4. Discussion
The
Masketeer algorithm represents an efficient tool that pseudonymizes unstructured free text written by authors of different professional backgrounds in colloquial German language, in a medical context, including the heavy use of abbreviations and nicknames, and with frequent typing errors. The evaluation of the algorithm yielded high performance (
Table 8), outperforming both an earlier version (1.0) and a third-party tool (spaCy). The low sensitivity observed in spaCy can likely be attributed to the fact that the texts used for the model were from a foreign domain (news articles) and therefore not accustomed to the nature of clinical notes. Salutations were the most important factor (see
Table 7), which were not optimized in spaCy for colloquial medical language. However, specificity was less affected in the spaCy algorithm, even showing a better false-negative rate than the 1.0 version of
Masketeer. The most common source for false negatives in the current version (
Masketeer 2.0) was either extremely rare names that were not in any dictionary and occurred without salutation or typing mistakes in names that were therefore not found by any
Masker. Naturally, manually written text, especially under the conditions in which our medical texts were written (e.g., time constraints, transcription of verbally transmitted names, diverse educational background, diverging first languages of authors, and no implemented grammar/spelling checks), is imperfect, and thus, algorithms are unlikely to perfectly mask all identifiable PHI from them. In fact, assessing correct de-identification was challenging during evaluation even for human observers in rare cases. Therefore, setting a general performance threshold to determine whether a pseudonymization algorithm is sufficient is unfeasible and depends on the underlying problem. For our purposes,
Masketeer’s performance was satisfactory.
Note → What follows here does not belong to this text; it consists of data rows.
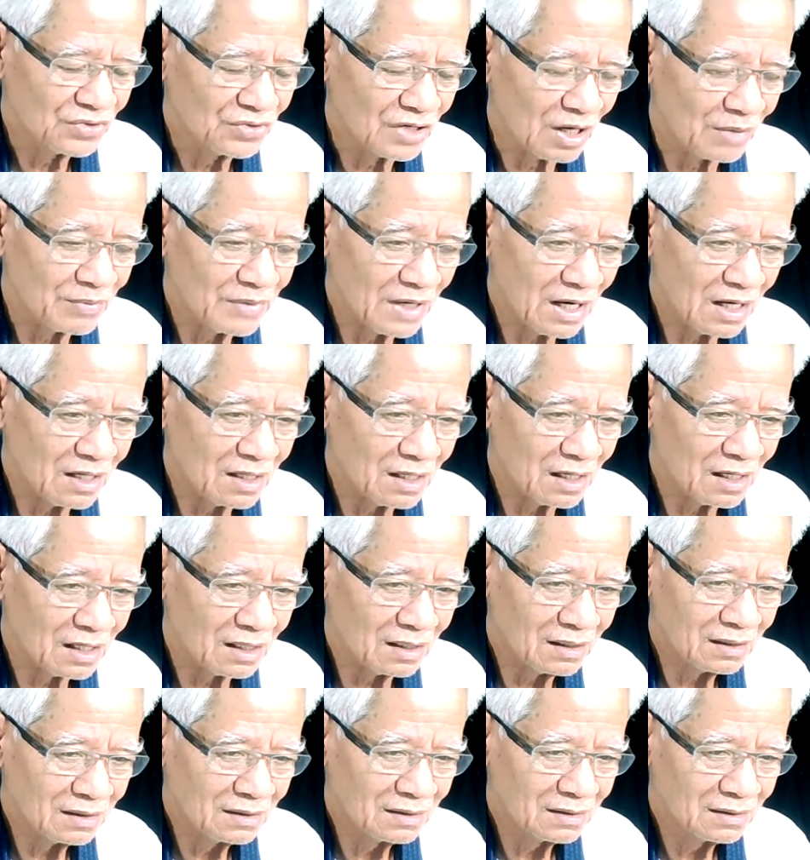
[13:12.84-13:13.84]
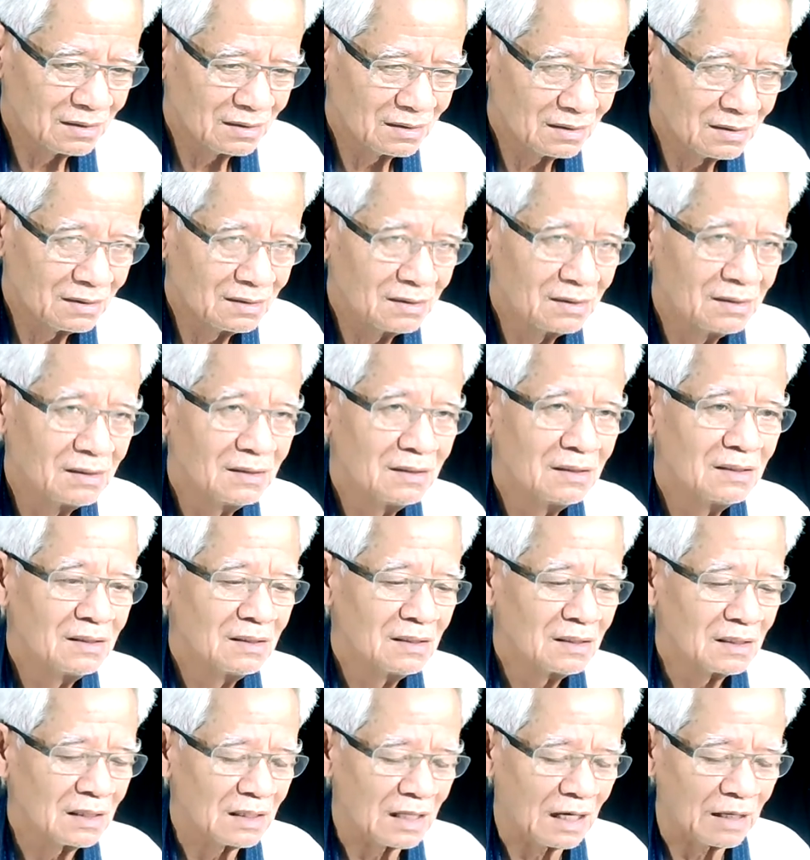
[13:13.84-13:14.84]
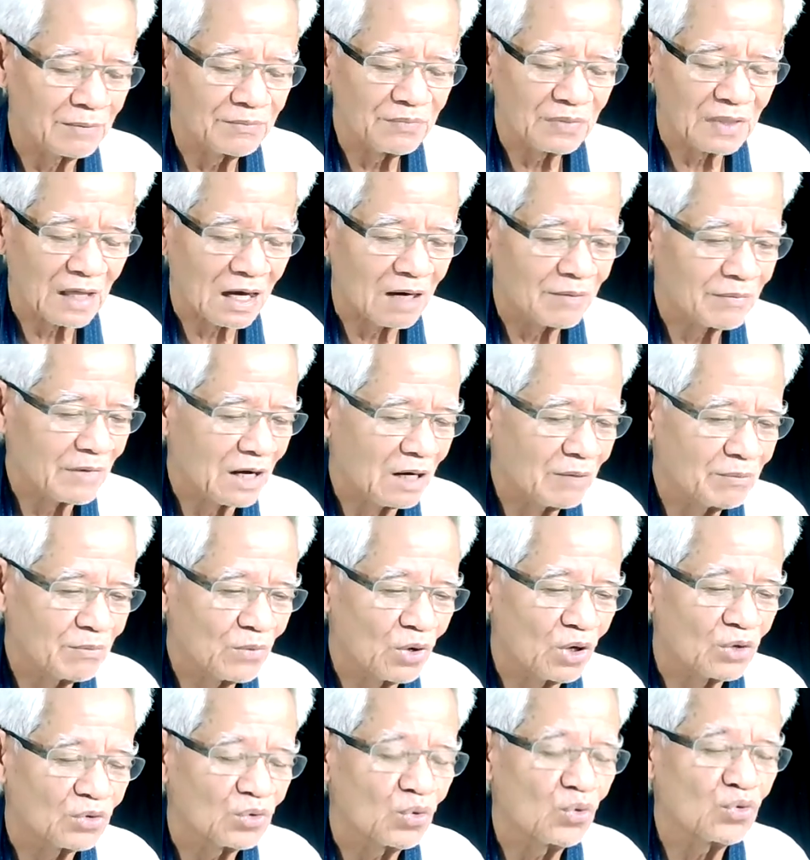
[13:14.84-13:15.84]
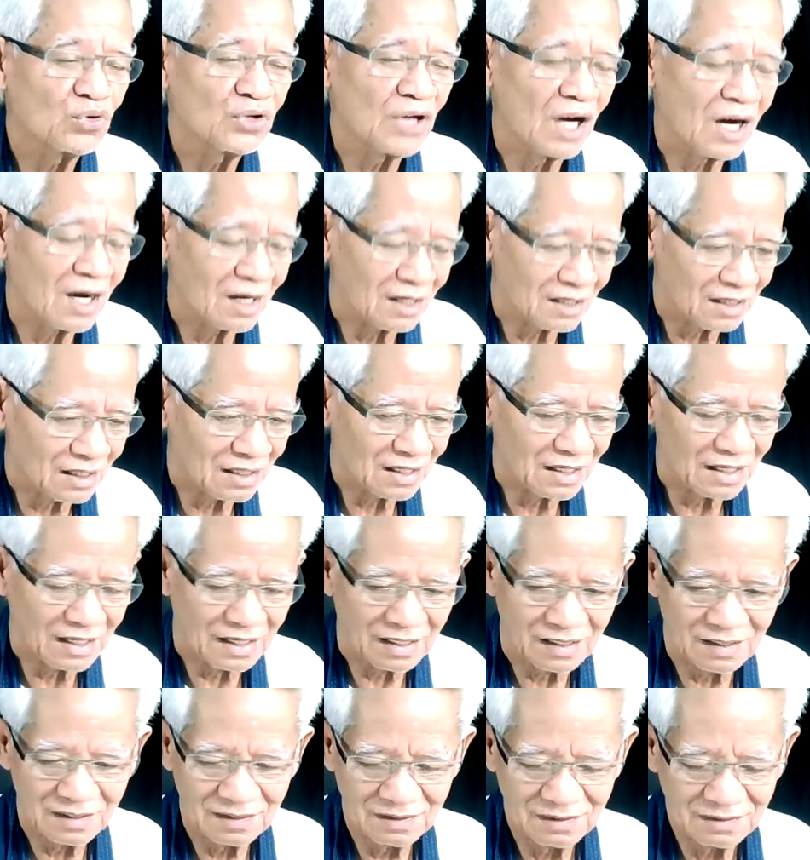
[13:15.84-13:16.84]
จำได้นะทำตามคำบอกทุกอย่างนั่นแหละ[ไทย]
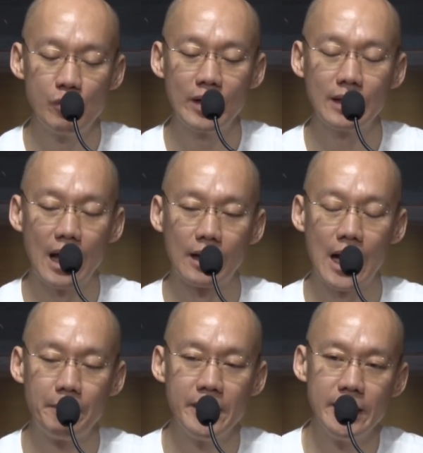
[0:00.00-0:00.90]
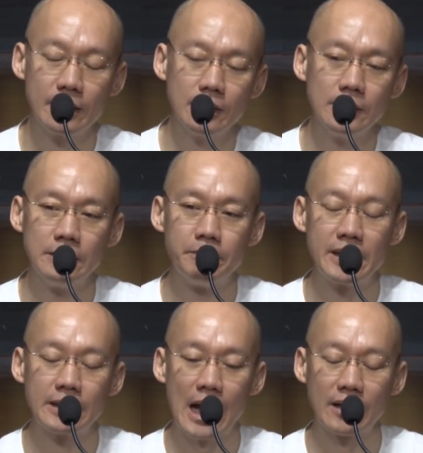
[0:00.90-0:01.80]
วิวัตตะคามินีก็คือ
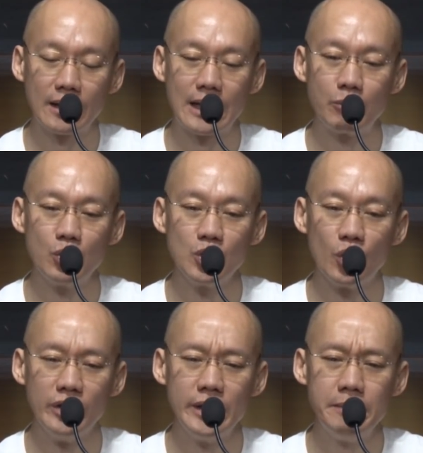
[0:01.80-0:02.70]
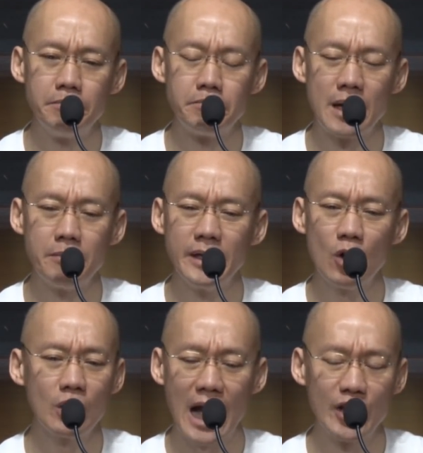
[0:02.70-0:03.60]
เป็นการกระทำกุศลที่มันไม่
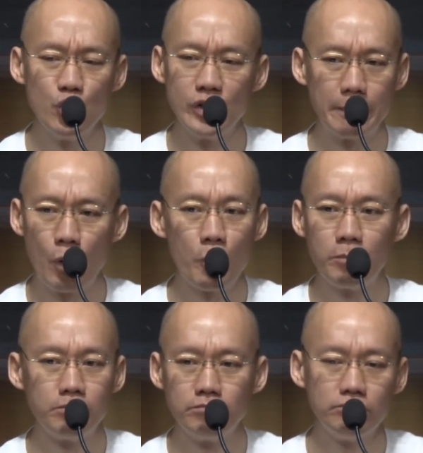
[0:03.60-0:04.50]
ต้องการอยู่ในภพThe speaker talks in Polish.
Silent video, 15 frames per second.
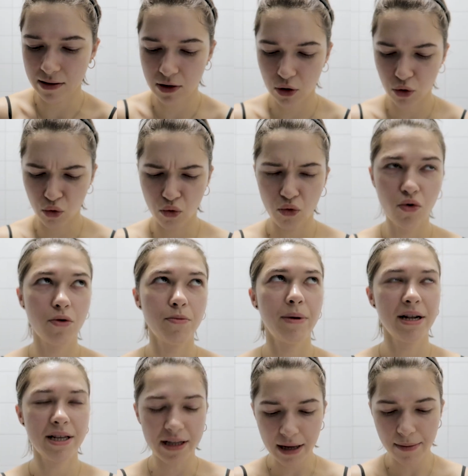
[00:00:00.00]
z
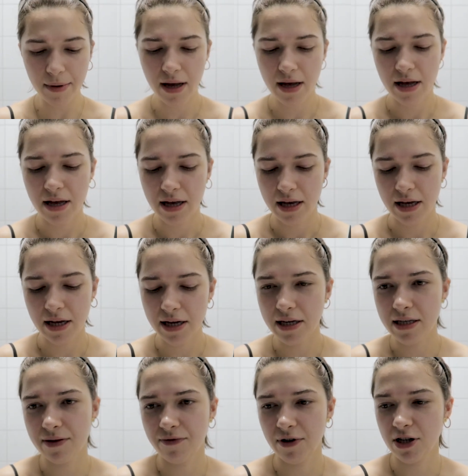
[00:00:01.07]
turmalinem i
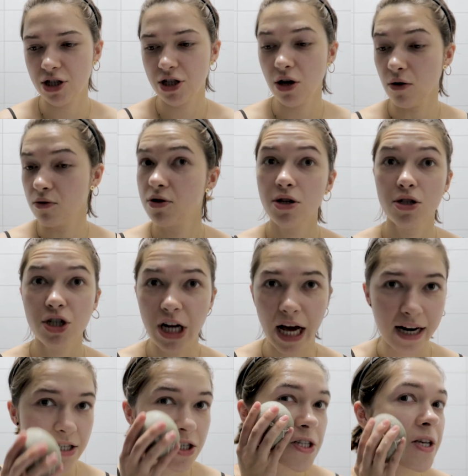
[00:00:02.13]
jest właśnie od
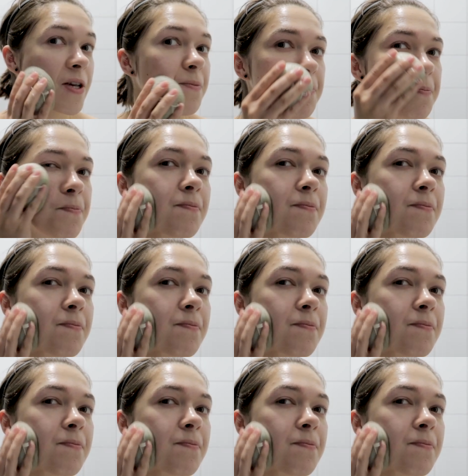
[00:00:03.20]
czaszki.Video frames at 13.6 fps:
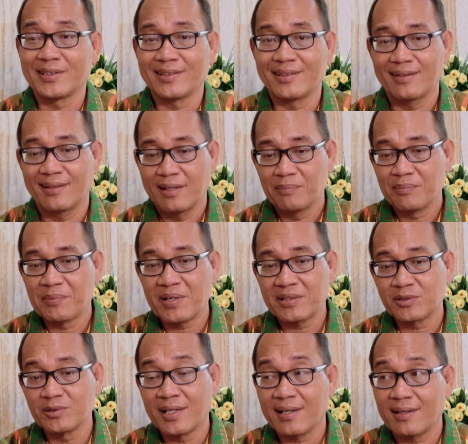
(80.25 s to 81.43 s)
Jadi
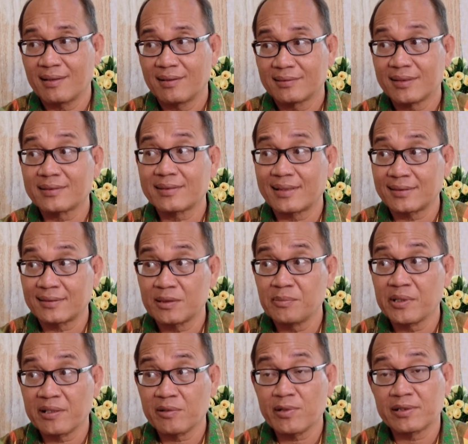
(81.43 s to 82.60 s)
memang sudah tertata
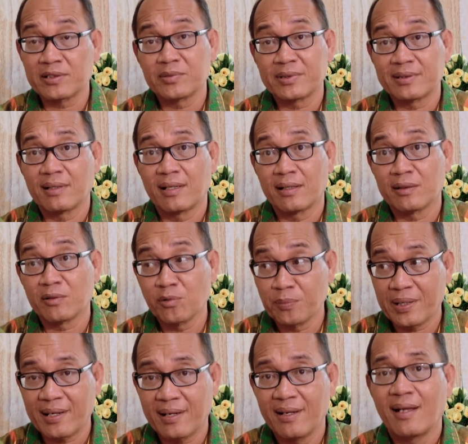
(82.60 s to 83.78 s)
sedemikian
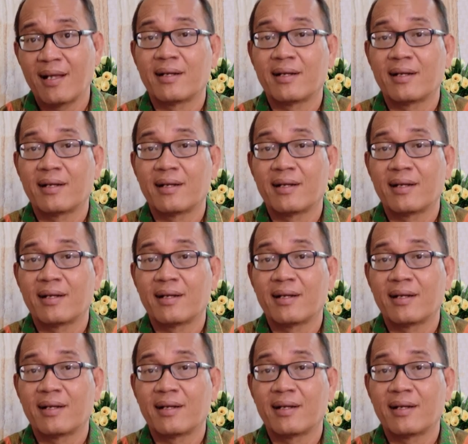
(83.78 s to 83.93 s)
rupa.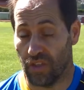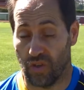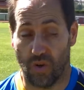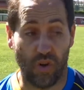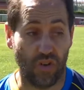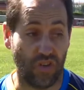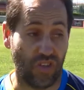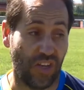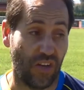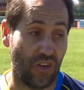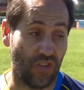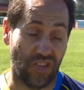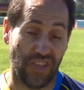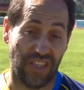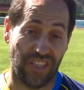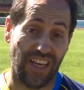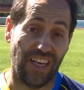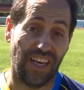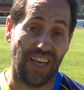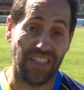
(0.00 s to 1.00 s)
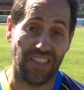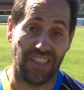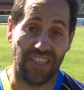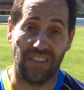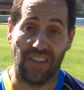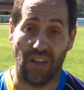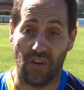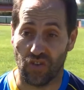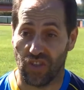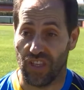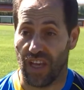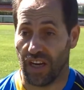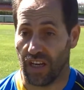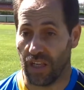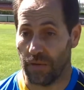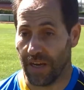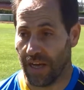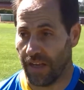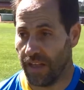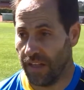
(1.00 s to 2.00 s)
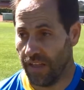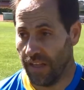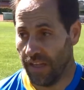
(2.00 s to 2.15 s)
son los que nos desenganchan de los de arriba,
De-identifying the clinical notes opens up possibilities for secondary analyses of the texts. For example, the de-identified note texts could be processed without privacy concerns by NLP and AI experts to extract crucial information valuable for developing predictive models that could be used to anticipate major adverse events from text data. Furthermore, de-identifying the notes could enable the application of popular, publicly available, and powerful LLMs (e.g., ChatGPT, Gemini), which cannot be utilized with personalized notes due to privacy regulations. These LLMs could, for example, derive patient summaries from the notes for the time-efficient rotation of healthcare personnel, ultimately leaving more time for patient care. LLMs could also extract information from the notes to fill gaps in electronic medical records (e.g., missing medication list) or extract and save data in a structured form, which is often exchanged only as free text (e.g., laboratory results).
In general, there seem to be two main approaches to removing identifiable text from medical free text in the literature. The first approach is to apply regular expressions and other handcrafted rules to remove references, which requires manual effort and is unlikely to transition into different contexts. The second approach is to use machine learning and train generalized models to remove references with their own decision-making. However, this approach is often challenging to execute because it requires a large database of labeled medical text data, which would be difficult or time-consuming to compile. The recent publications of two open-source German medical text databases (CARDIO:DE [
27] and GGPONC 2.0 [
28]) are a crucial step forward for model development and also for model evaluation in the future. With more databases like this, a gold-standard AI model for German medical free-text de-identification could emerge in the future.
In the current absence of such a model, the Masketeer algorithm constitutes an example of how handcrafted rules—albeit highly time-consuming—and domain expert knowledge can be used to remove identifiable data effectively and efficiently from unstructured German medical texts.
Although the algorithm was fine-tuned for the application on “HerzMobil” clinical notes, it was designed to be flexible even in other scenarios. Therefore, the algorithms can be configured with any kind of specialized name dictionaries. Although the manual additions and handcrafted exceptions required (e.g., blacklist of names, medical site additions by hand) were time-consuming, they ensured that the Masketeer algorithm could handle colloquial language, nicknames, and non-standard abbreviations correctly.
Developing the de-identification logic around a masking ensemble had a range of advantages from a software design point of view.
Efficiency: The
Masketeer algorithm called the individual
Masker subclasses in the order displayed in
Table 3. Since the algorithms stopped as soon as the first class voted for token removal, computational resources were saved since subsequent
Maskers could be omitted. The results depicted in
Figure 3 confirm a linear runtime complexity in terms of the number of tokens and corpus size.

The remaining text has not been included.